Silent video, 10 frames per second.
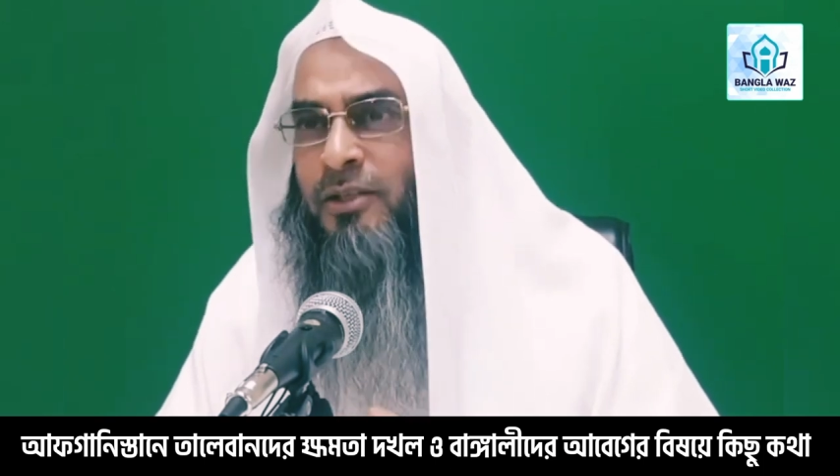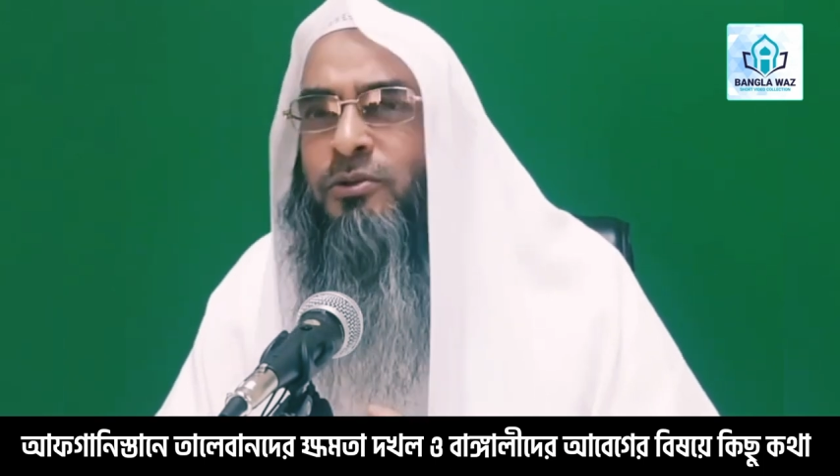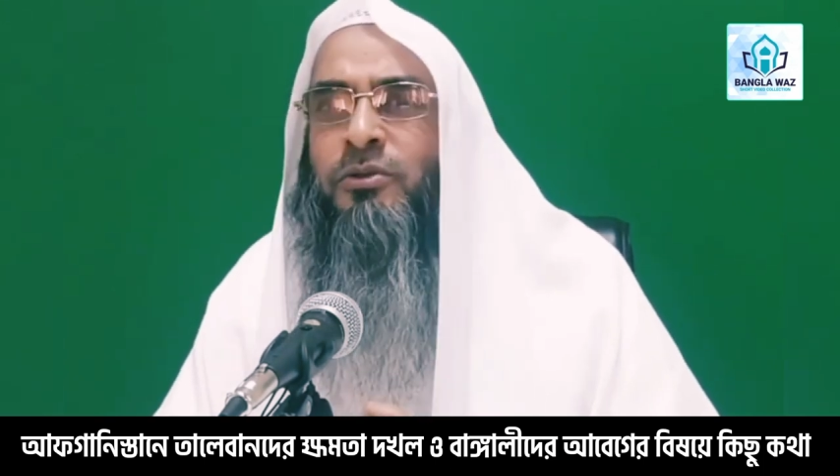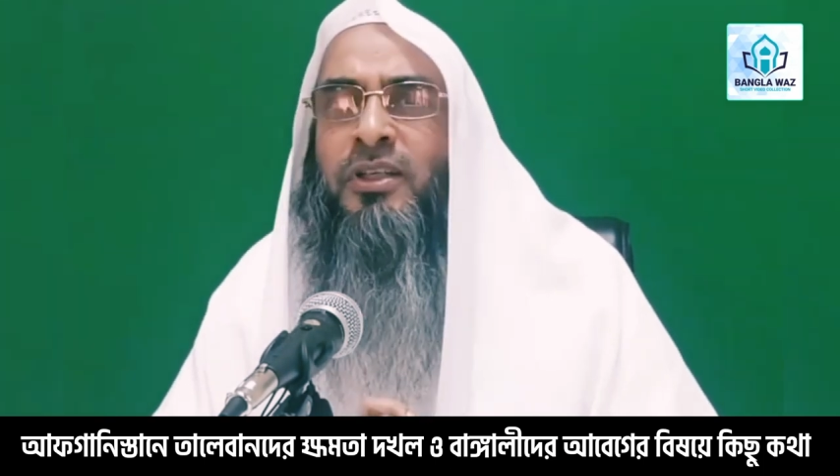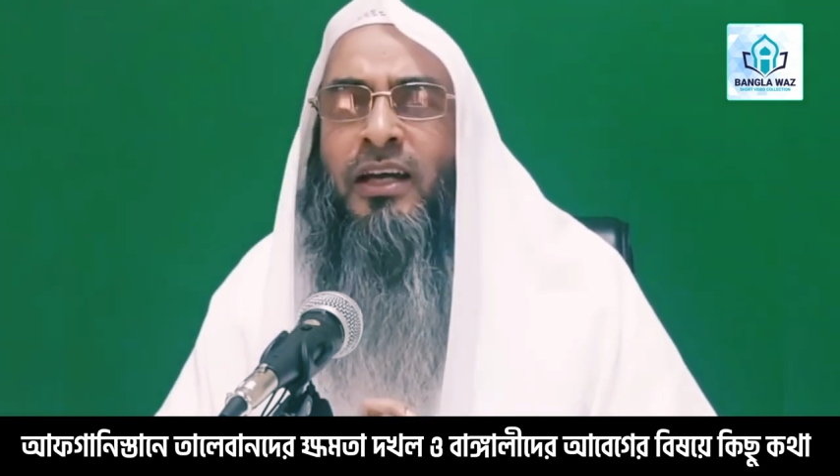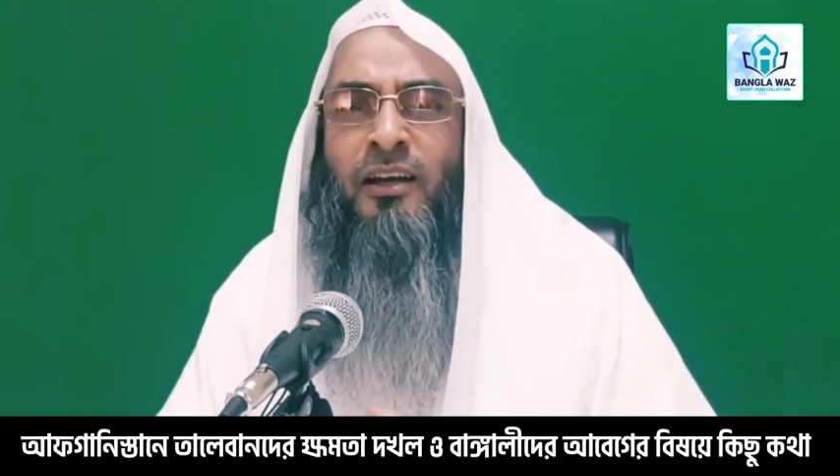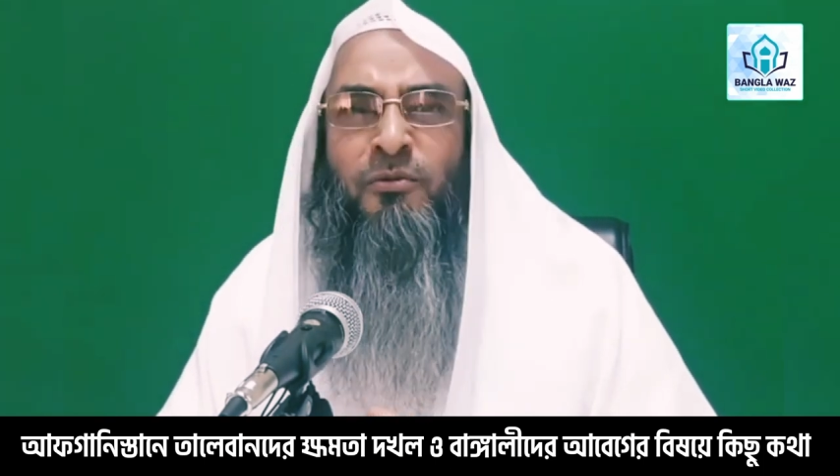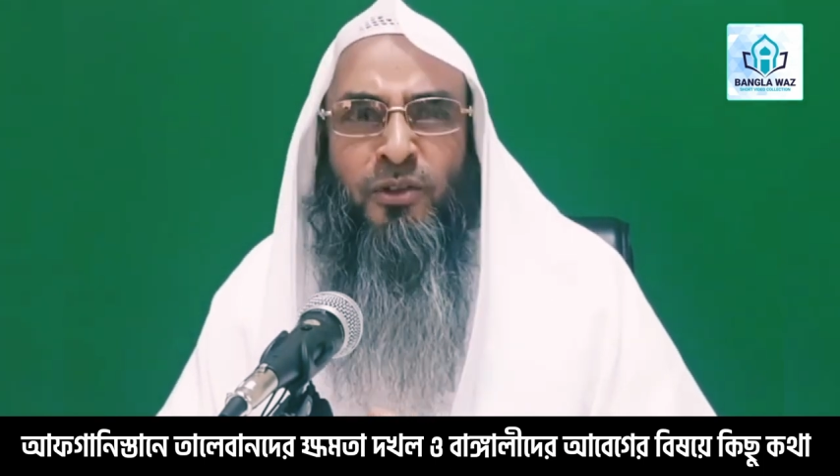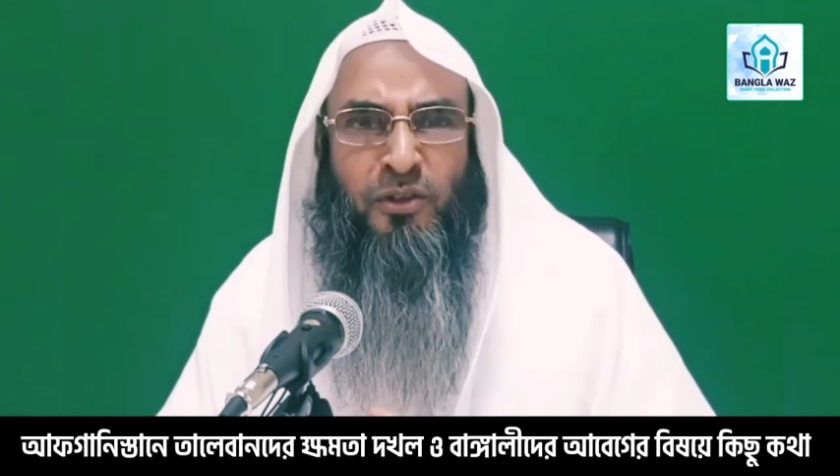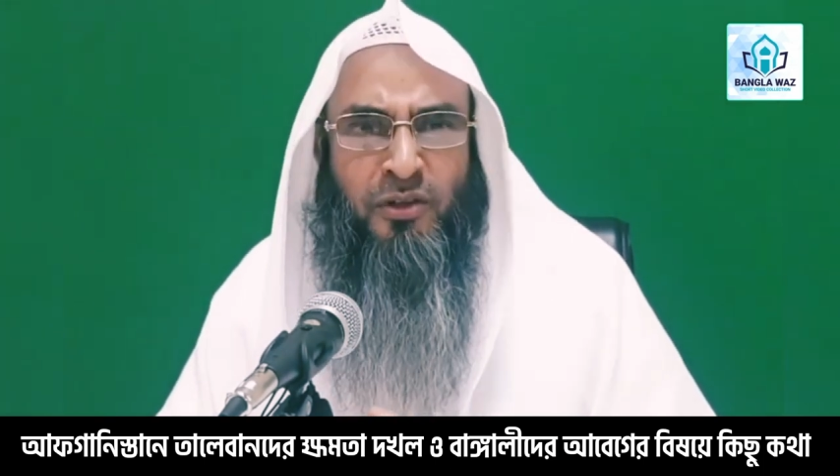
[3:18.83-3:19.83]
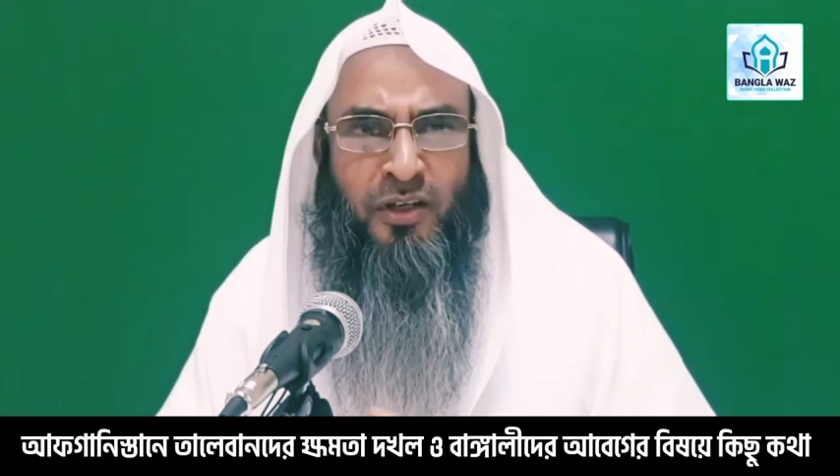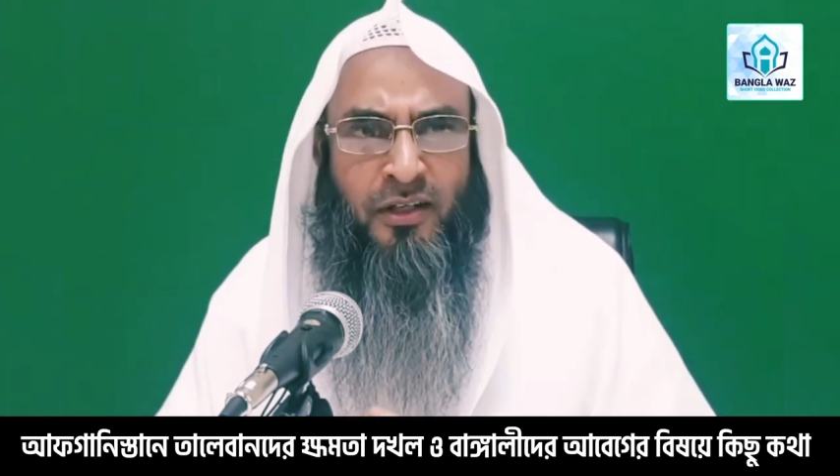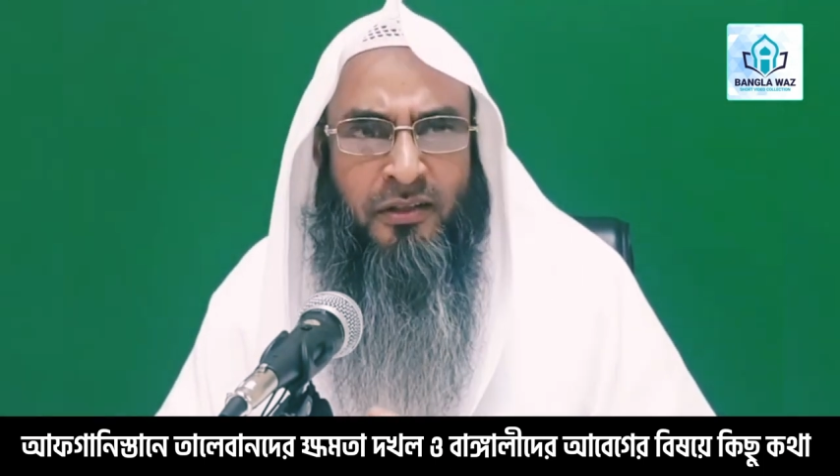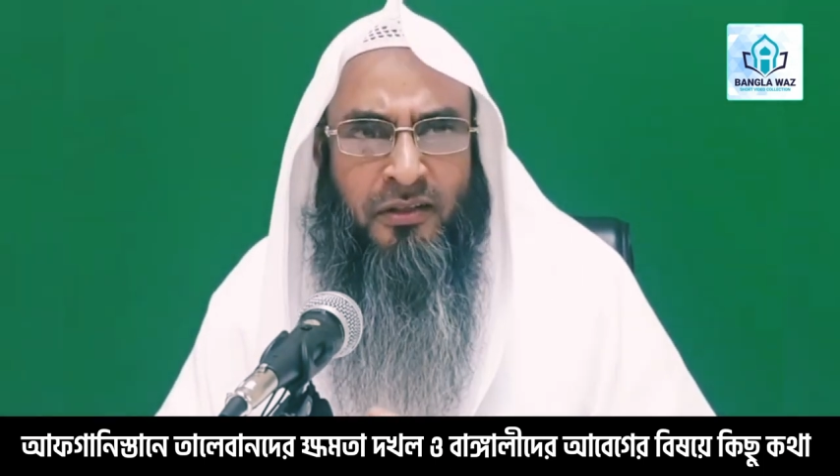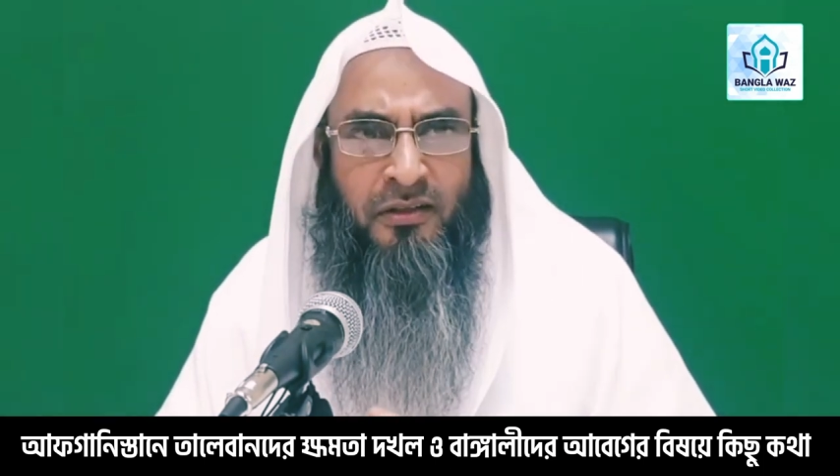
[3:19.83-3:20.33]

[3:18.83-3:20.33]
একটুতি বন্ধ করে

> [BRIEF]: All of the data should come back exactly as written, but without pictures.

> [REPLY TO THE EXERCISE]:
Silent video, 10 frames per second.
[3:18.83-3:19.83]
[3:19.83-3:20.33]

[3:18.83-3:20.33]
একটুতি বন্ধ করে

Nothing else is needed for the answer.